*What you have to do*. Give the records below again, word for word. No pictures belong in the copy.

Top of Data for this task

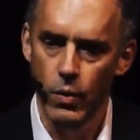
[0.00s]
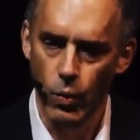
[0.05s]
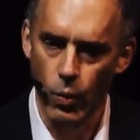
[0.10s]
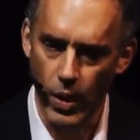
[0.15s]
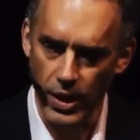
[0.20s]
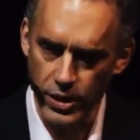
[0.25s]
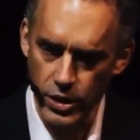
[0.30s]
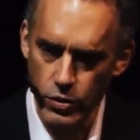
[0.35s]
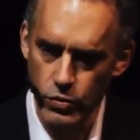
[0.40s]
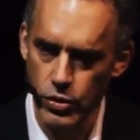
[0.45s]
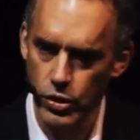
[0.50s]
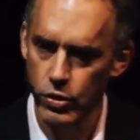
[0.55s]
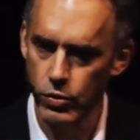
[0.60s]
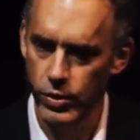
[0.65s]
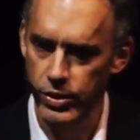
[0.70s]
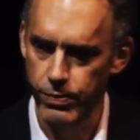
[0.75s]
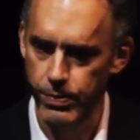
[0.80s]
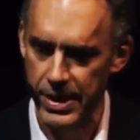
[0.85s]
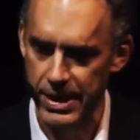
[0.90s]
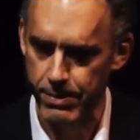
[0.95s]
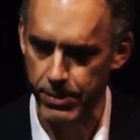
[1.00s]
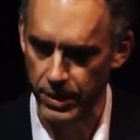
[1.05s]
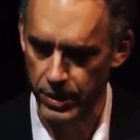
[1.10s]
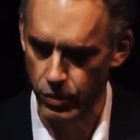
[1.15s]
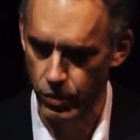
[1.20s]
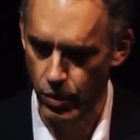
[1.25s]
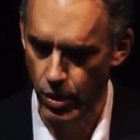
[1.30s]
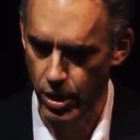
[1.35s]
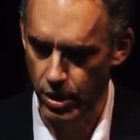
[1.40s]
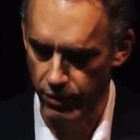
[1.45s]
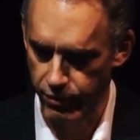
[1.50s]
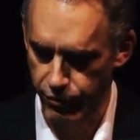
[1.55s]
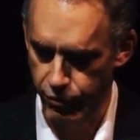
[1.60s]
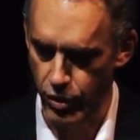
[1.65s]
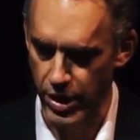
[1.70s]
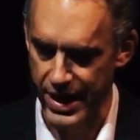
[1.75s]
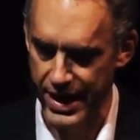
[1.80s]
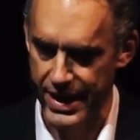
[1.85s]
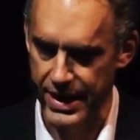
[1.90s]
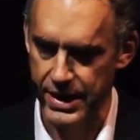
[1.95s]
What you do with people who are
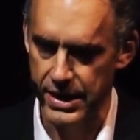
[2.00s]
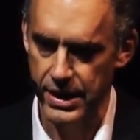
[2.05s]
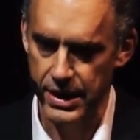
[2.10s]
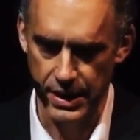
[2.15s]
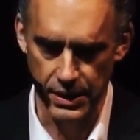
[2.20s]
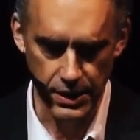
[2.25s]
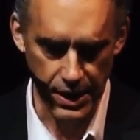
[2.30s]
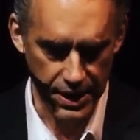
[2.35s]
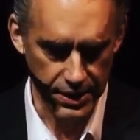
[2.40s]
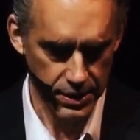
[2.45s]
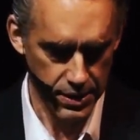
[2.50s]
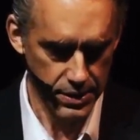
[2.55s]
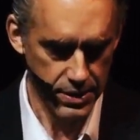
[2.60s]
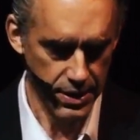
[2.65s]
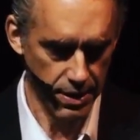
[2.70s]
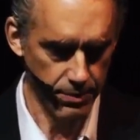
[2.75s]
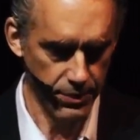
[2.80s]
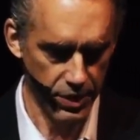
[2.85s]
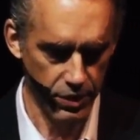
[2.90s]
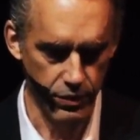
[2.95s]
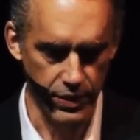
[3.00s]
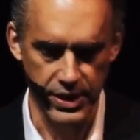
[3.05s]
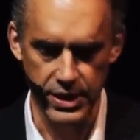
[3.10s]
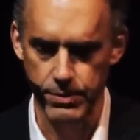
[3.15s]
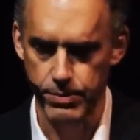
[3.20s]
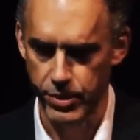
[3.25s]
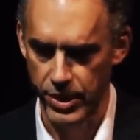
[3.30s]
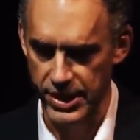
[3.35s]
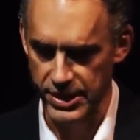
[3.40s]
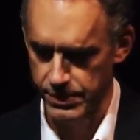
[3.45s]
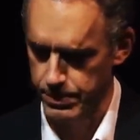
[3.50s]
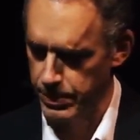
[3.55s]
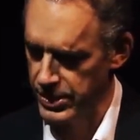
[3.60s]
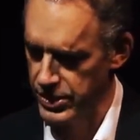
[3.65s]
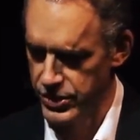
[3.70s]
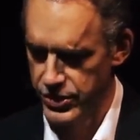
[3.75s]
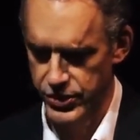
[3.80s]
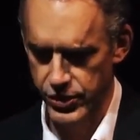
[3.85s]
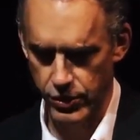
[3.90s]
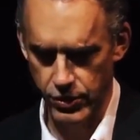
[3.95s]
afraid and to some degree depressed, but
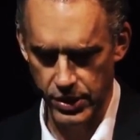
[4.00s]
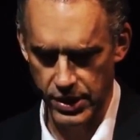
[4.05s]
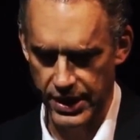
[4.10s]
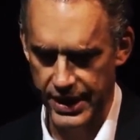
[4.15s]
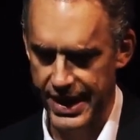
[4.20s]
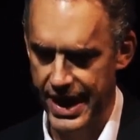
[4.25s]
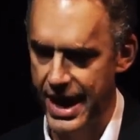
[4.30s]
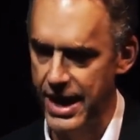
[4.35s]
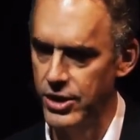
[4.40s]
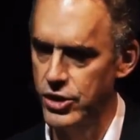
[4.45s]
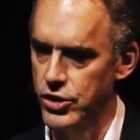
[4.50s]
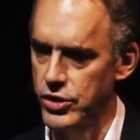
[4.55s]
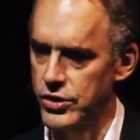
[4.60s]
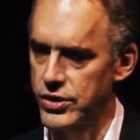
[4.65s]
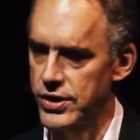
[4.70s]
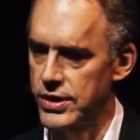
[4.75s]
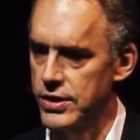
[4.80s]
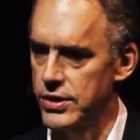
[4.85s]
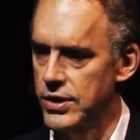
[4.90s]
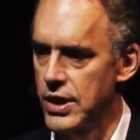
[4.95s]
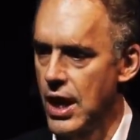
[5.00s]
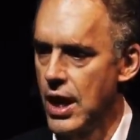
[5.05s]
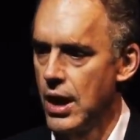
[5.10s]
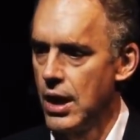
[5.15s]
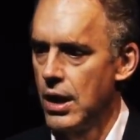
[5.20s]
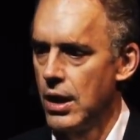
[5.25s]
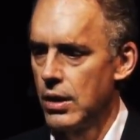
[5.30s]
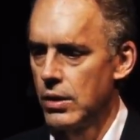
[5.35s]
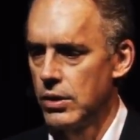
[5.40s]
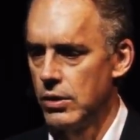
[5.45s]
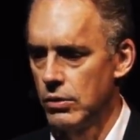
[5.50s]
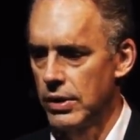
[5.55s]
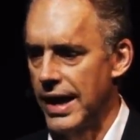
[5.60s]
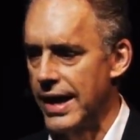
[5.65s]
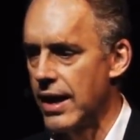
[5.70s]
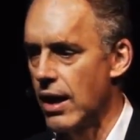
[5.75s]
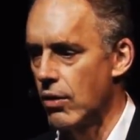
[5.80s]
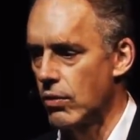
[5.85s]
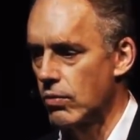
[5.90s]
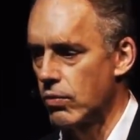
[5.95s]
certainly anxious, is you
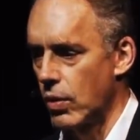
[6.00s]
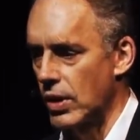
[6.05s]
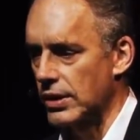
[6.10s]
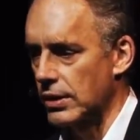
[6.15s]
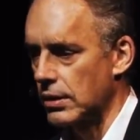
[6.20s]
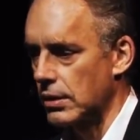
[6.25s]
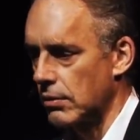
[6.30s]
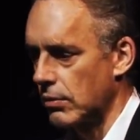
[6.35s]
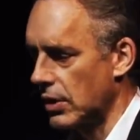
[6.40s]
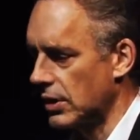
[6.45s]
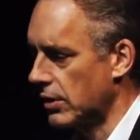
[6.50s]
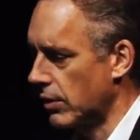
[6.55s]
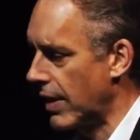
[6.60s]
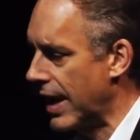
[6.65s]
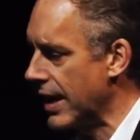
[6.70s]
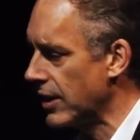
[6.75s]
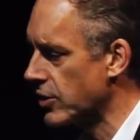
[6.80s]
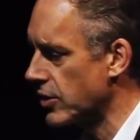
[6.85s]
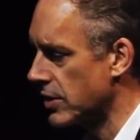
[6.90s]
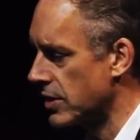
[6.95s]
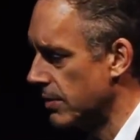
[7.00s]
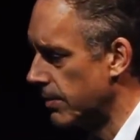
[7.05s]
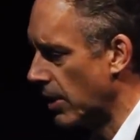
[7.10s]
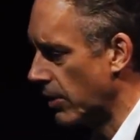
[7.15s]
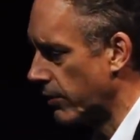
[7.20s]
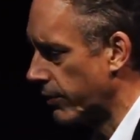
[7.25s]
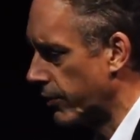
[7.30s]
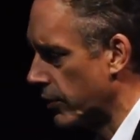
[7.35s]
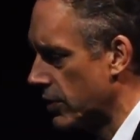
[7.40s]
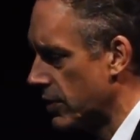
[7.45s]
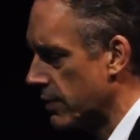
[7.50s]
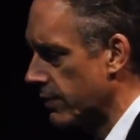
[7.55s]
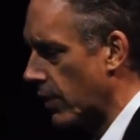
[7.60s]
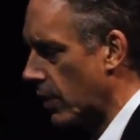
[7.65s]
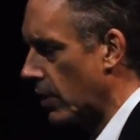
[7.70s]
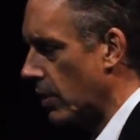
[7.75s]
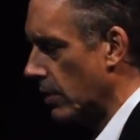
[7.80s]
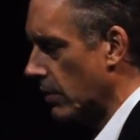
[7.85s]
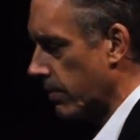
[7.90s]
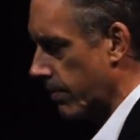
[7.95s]
lay out what they're anxious about, first of
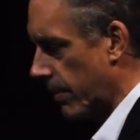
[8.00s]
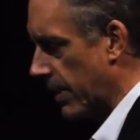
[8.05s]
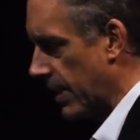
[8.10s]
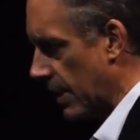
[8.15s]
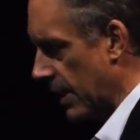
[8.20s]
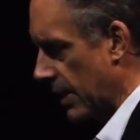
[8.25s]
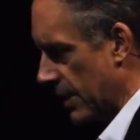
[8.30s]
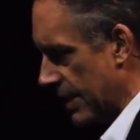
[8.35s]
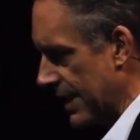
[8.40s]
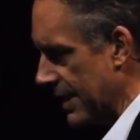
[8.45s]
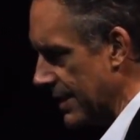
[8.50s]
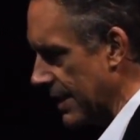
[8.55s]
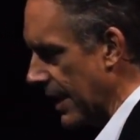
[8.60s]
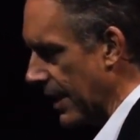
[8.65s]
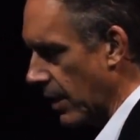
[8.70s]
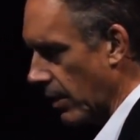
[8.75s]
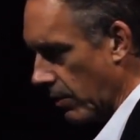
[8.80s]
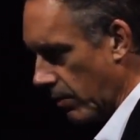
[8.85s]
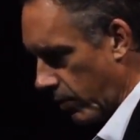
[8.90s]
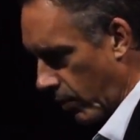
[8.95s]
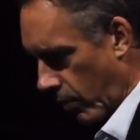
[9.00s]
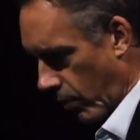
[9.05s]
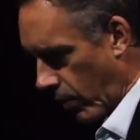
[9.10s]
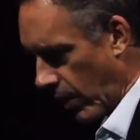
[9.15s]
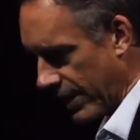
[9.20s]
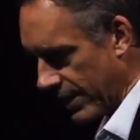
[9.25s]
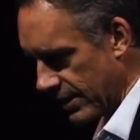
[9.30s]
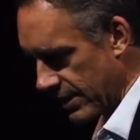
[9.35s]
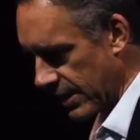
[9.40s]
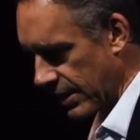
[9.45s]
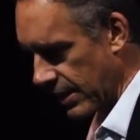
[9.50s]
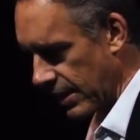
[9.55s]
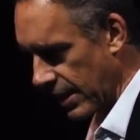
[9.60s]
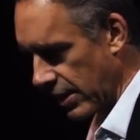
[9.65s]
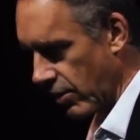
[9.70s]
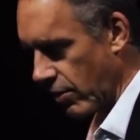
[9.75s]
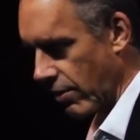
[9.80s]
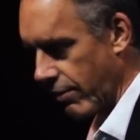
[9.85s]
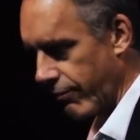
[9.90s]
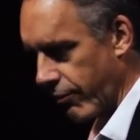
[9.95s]
all, in detail. What is it that
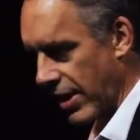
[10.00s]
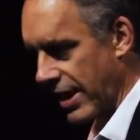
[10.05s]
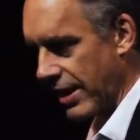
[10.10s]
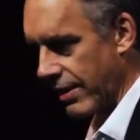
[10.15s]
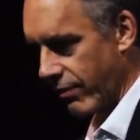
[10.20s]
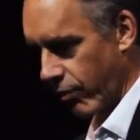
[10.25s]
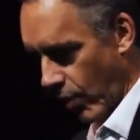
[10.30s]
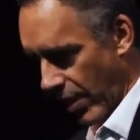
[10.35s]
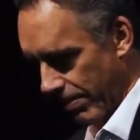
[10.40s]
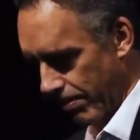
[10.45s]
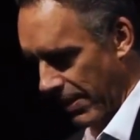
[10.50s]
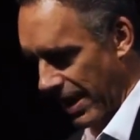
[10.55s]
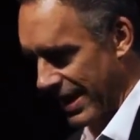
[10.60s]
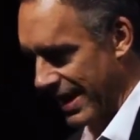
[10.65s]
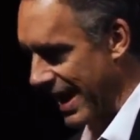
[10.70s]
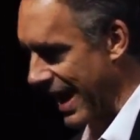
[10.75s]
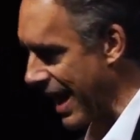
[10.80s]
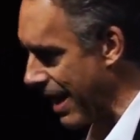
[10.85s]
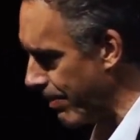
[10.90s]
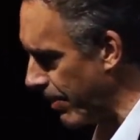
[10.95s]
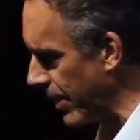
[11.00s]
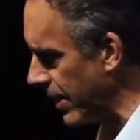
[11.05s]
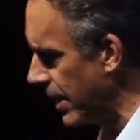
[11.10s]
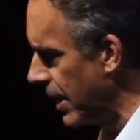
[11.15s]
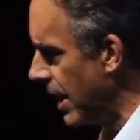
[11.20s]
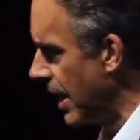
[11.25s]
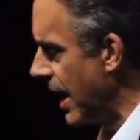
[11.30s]
you're afraid of? What might happen?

Bottom of Data for this task

*Response area*.
[0.00s]
[0.05s]
[0.10s]
[0.15s]
[0.20s]
[0.25s]
[0.30s]
[0.35s]
[0.40s]
[0.45s]
[0.50s]
[0.55s]
[0.60s]
[0.65s]
[0.70s]
[0.75s]
[0.80s]
[0.85s]
[0.90s]
[0.95s]
[1.00s]
[1.05s]
[1.10s]
[1.15s]
[1.20s]
[1.25s]
[1.30s]
[1.35s]
[1.40s]
[1.45s]
[1.50s]
[1.55s]
[1.60s]
[1.65s]
[1.70s]
[1.75s]
[1.80s]
[1.85s]
[1.90s]
[1.95s]
What you do with people who are
[2.00s]
[2.05s]
[2.10s]
[2.15s]
[2.20s]
[2.25s]
[2.30s]
[2.35s]
[2.40s]
[2.45s]
[2.50s]
[2.55s]
[2.60s]
[2.65s]
[2.70s]
[2.75s]
[2.80s]
[2.85s]
[2.90s]
[2.95s]
[3.00s]
[3.05s]
[3.10s]
[3.15s]
[3.20s]
[3.25s]
[3.30s]
[3.35s]
[3.40s]
[3.45s]
[3.50s]
[3.55s]
[3.60s]
[3.65s]
[3.70s]
[3.75s]
[3.80s]
[3.85s]
[3.90s]
[3.95s]
afraid and to some degree depressed, but
[4.00s]
[4.05s]
[4.10s]
[4.15s]
[4.20s]
[4.25s]
[4.30s]
[4.35s]
[4.40s]
[4.45s]
[4.50s]
[4.55s]
[4.60s]
[4.65s]
[4.70s]
[4.75s]
[4.80s]
[4.85s]
[4.90s]
[4.95s]
[5.00s]
[5.05s]
[5.10s]
[5.15s]
[5.20s]
[5.25s]
[5.30s]
[5.35s]
[5.40s]
[5.45s]
[5.50s]
[5.55s]
[5.60s]
[5.65s]
[5.70s]
[5.75s]
[5.80s]
[5.85s]
[5.90s]
[5.95s]
certainly anxious, is you
[6.00s]
[6.05s]
[6.10s]
[6.15s]
[6.20s]
[6.25s]
[6.30s]
[6.35s]
[6.40s]
[6.45s]
[6.50s]
[6.55s]
[6.60s]
[6.65s]
[6.70s]
[6.75s]
[6.80s]
[6.85s]
[6.90s]
[6.95s]
[7.00s]
[7.05s]
[7.10s]
[7.15s]
[7.20s]
[7.25s]
[7.30s]
[7.35s]
[7.40s]
[7.45s]
[7.50s]
[7.55s]
[7.60s]
[7.65s]
[7.70s]
[7.75s]
[7.80s]
[7.85s]
[7.90s]
[7.95s]
lay out what they're anxious about, first of
[8.00s]
[8.05s]
[8.10s]
[8.15s]
[8.20s]
[8.25s]
[8.30s]
[8.35s]
[8.40s]
[8.45s]
[8.50s]
[8.55s]
[8.60s]
[8.65s]
[8.70s]
[8.75s]
[8.80s]
[8.85s]
[8.90s]
[8.95s]
[9.00s]
[9.05s]
[9.10s]
[9.15s]
[9.20s]
[9.25s]
[9.30s]
[9.35s]
[9.40s]
[9.45s]
[9.50s]
[9.55s]
[9.60s]
[9.65s]
[9.70s]
[9.75s]
[9.80s]
[9.85s]
[9.90s]
[9.95s]
all, in detail. What is it that
[10.00s]
[10.05s]
[10.10s]
[10.15s]
[10.20s]
[10.25s]
[10.30s]
[10.35s]
[10.40s]
[10.45s]
[10.50s]
[10.55s]
[10.60s]
[10.65s]
[10.70s]
[10.75s]
[10.80s]
[10.85s]
[10.90s]
[10.95s]
[11.00s]
[11.05s]
[11.10s]
[11.15s]
[11.20s]
[11.25s]
[11.30s]
you're afraid of? What might happen?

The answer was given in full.